[The input — start]

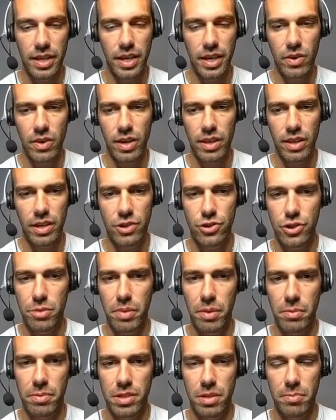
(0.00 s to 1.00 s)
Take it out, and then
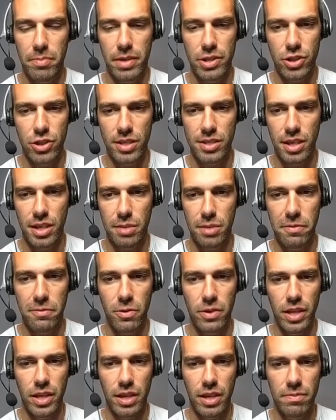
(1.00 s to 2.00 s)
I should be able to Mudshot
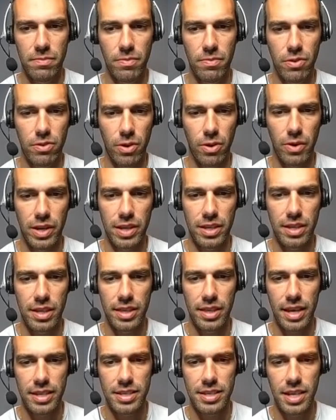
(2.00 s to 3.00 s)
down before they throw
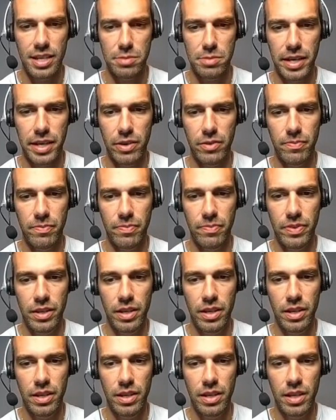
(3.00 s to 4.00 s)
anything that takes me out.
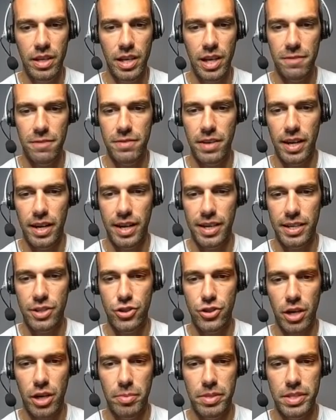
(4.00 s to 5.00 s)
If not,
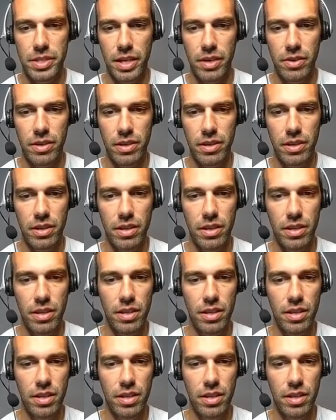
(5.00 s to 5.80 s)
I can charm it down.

[The input — finish]
[The input — start]

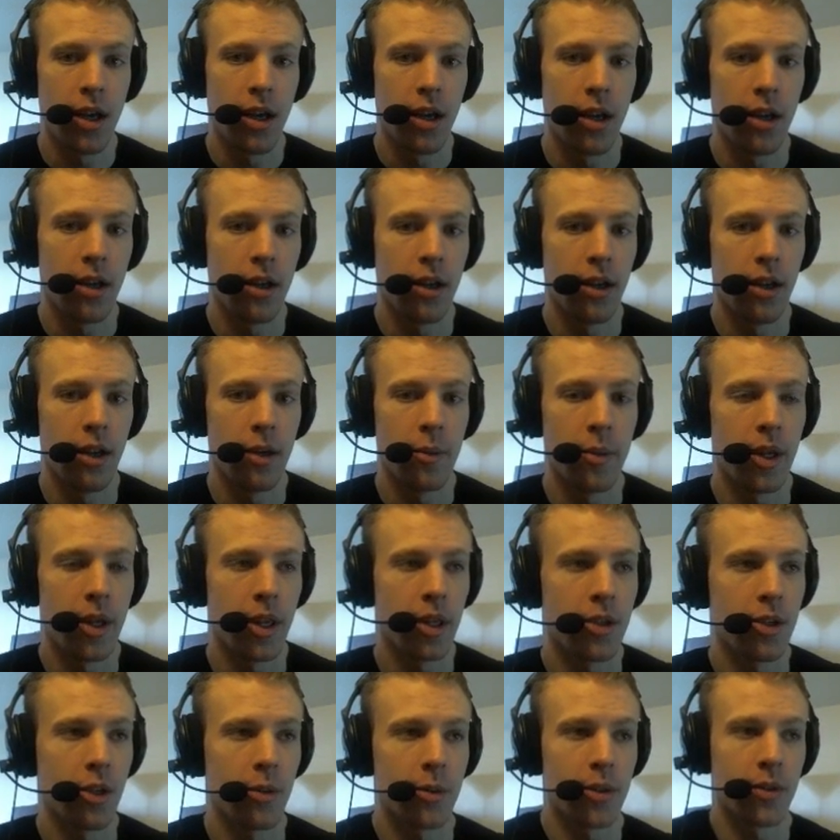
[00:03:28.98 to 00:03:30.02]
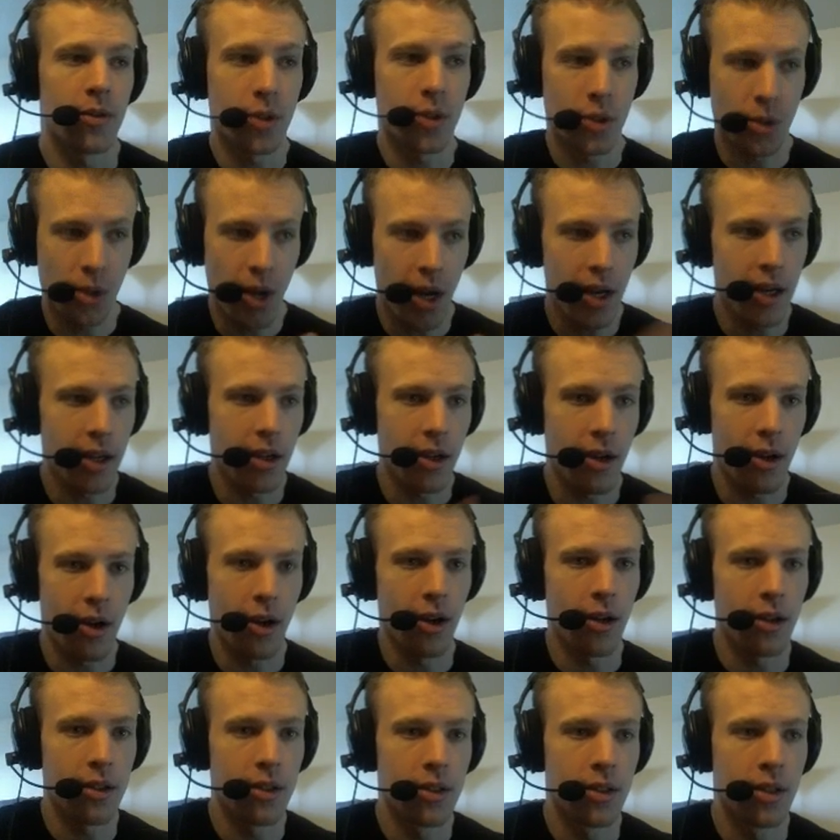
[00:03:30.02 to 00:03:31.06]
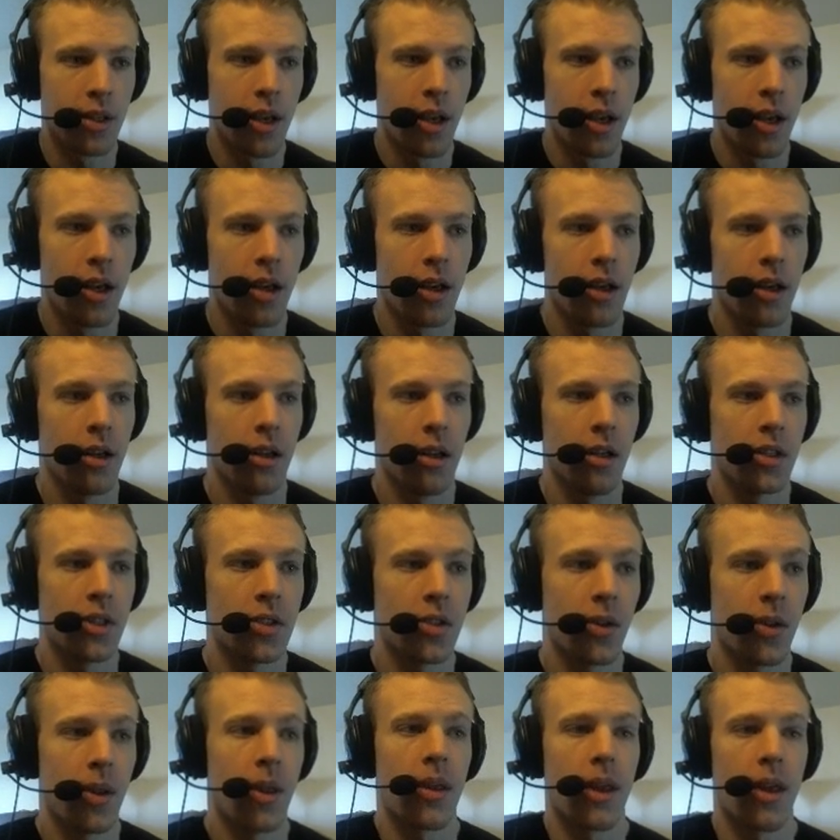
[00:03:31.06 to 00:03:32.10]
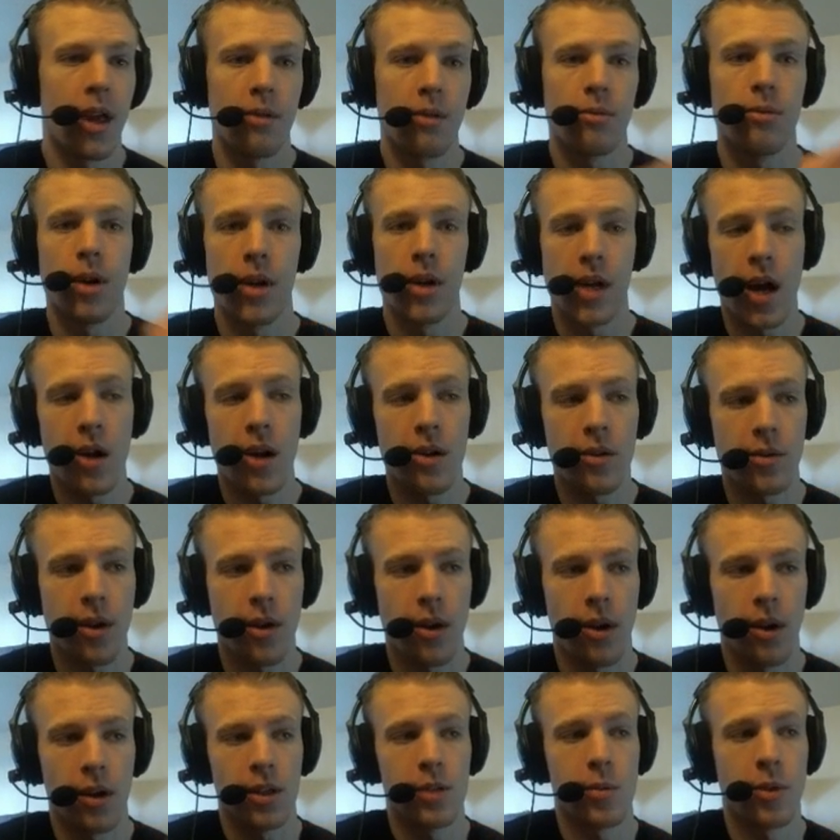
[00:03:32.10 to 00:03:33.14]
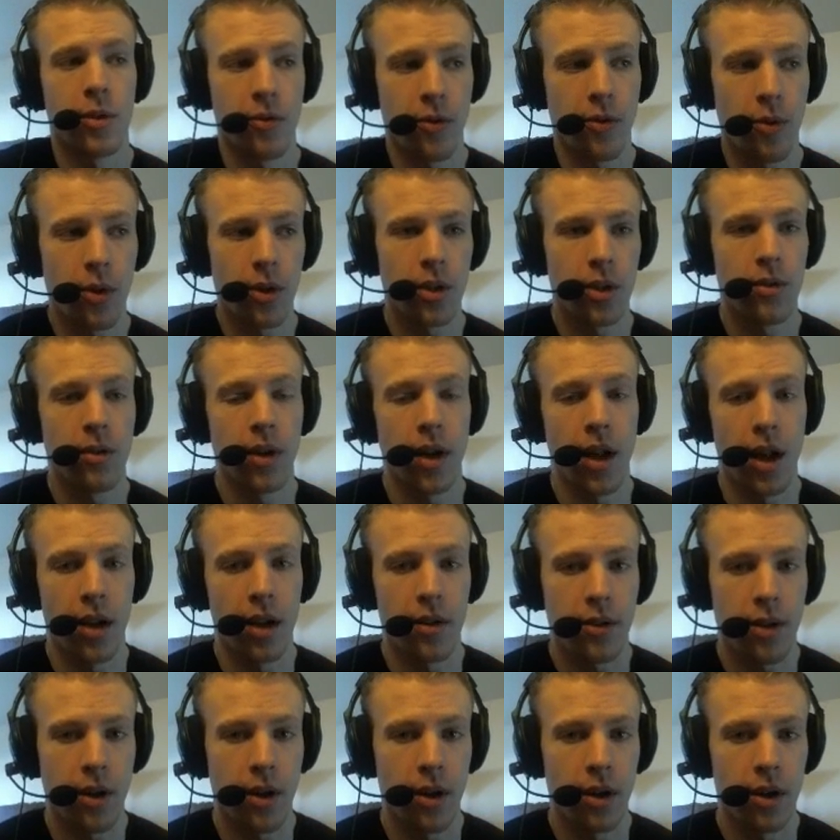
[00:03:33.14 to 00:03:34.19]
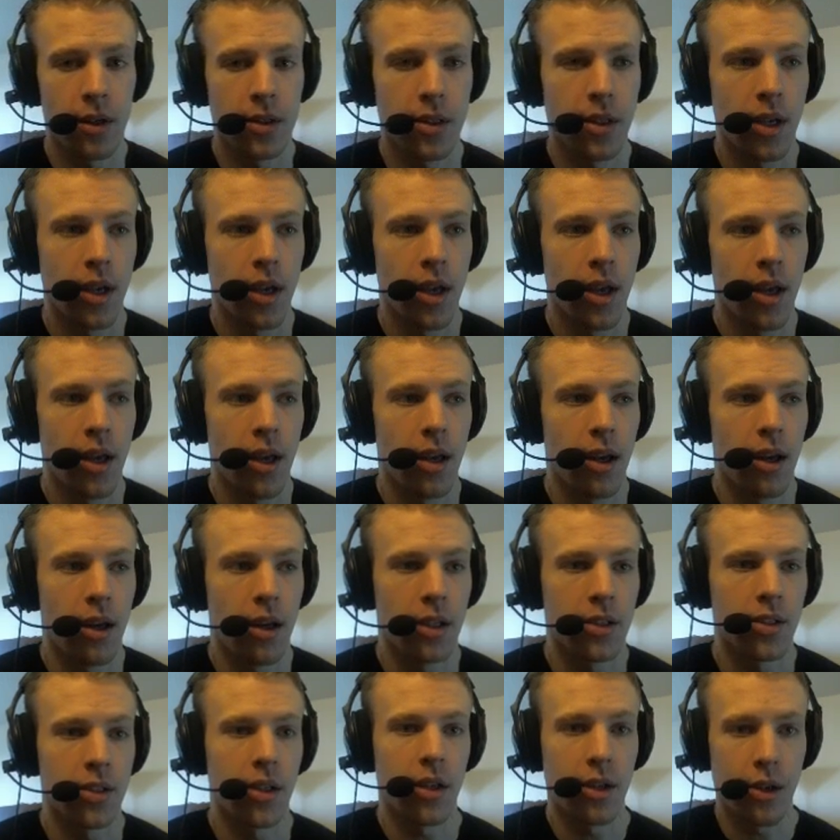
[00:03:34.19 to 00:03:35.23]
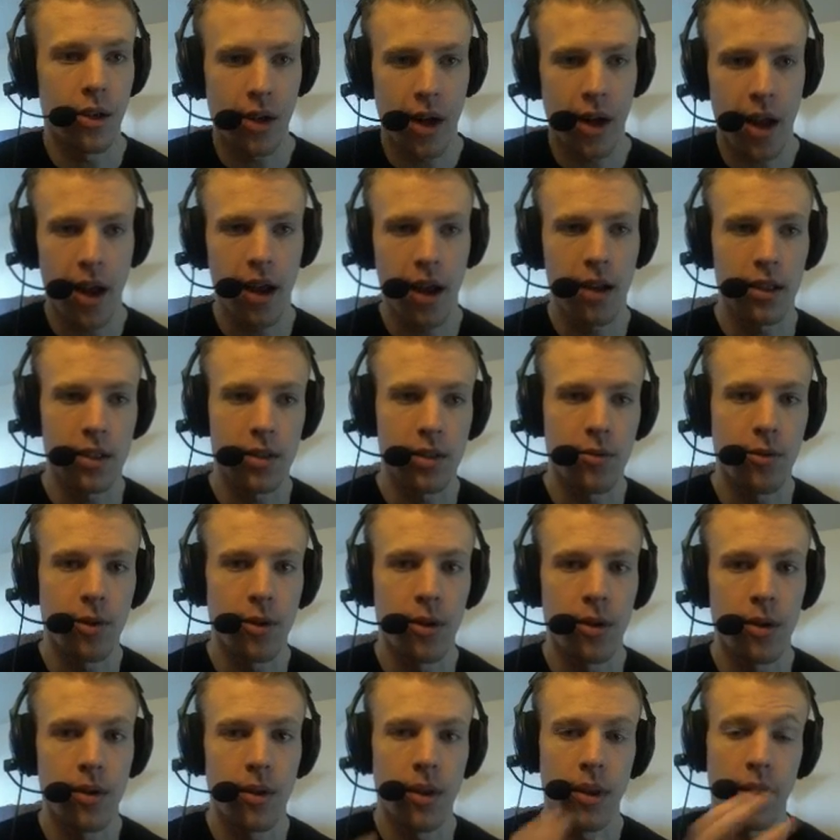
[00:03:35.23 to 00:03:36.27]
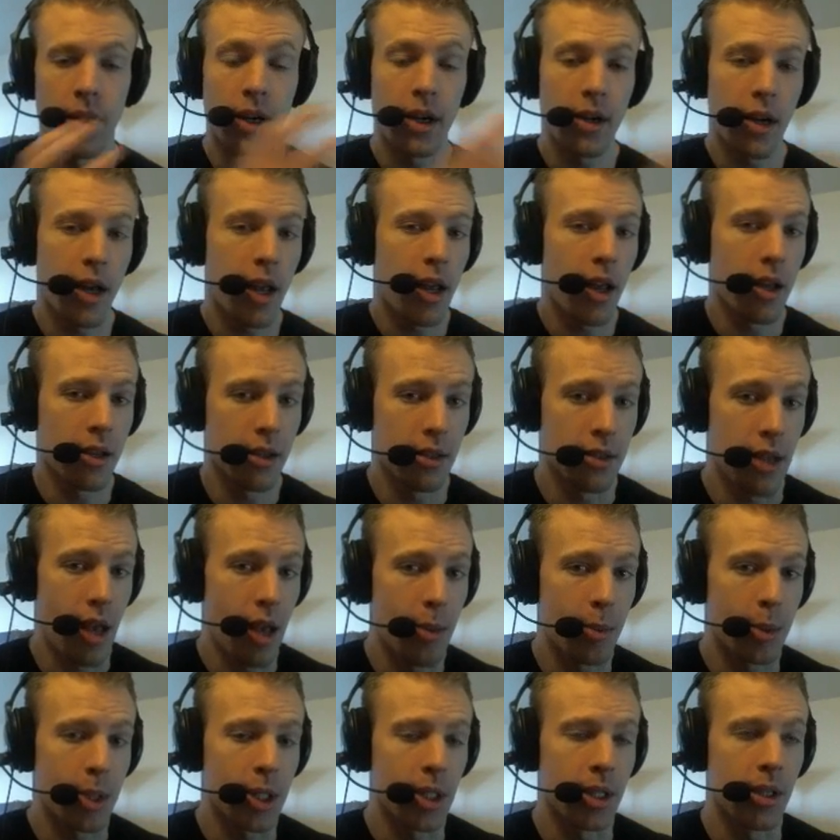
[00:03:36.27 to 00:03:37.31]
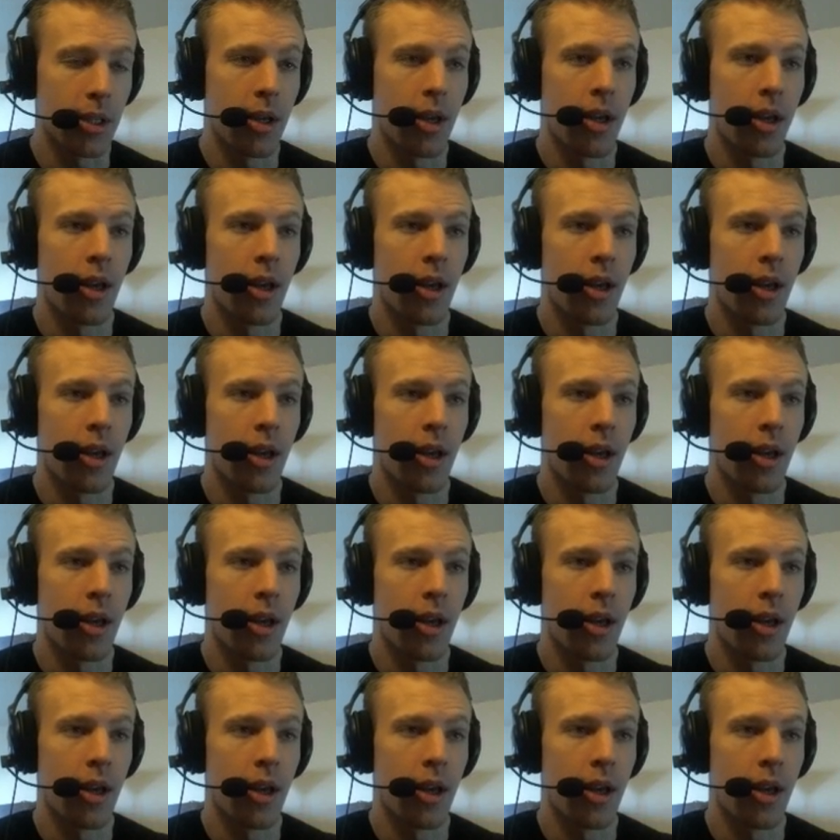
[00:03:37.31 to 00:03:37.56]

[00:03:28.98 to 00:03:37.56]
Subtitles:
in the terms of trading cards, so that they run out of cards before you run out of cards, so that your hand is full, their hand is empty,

[The input — finish]

**The task**:
Print the line above containing "[00:03:28.98 to 00:03:30.02]", the line containing "[00:03:28.98 to 00:03:37.56]", and everything between them, exactly as written. Pictures stay out.

**Response to the exercise**:
[00:03:28.98 to 00:03:30.02]
[00:03:30.02 to 00:03:31.06]
[00:03:31.06 to 00:03:32.10]
[00:03:32.10 to 00:03:33.14]
[00:03:33.14 to 00:03:34.19]
[00:03:34.19 to 00:03:35.23]
[00:03:35.23 to 00:03:36.27]
[00:03:36.27 to 00:03:37.31]
[00:03:37.31 to 00:03:37.56]

[00:03:28.98 to 00:03:37.56]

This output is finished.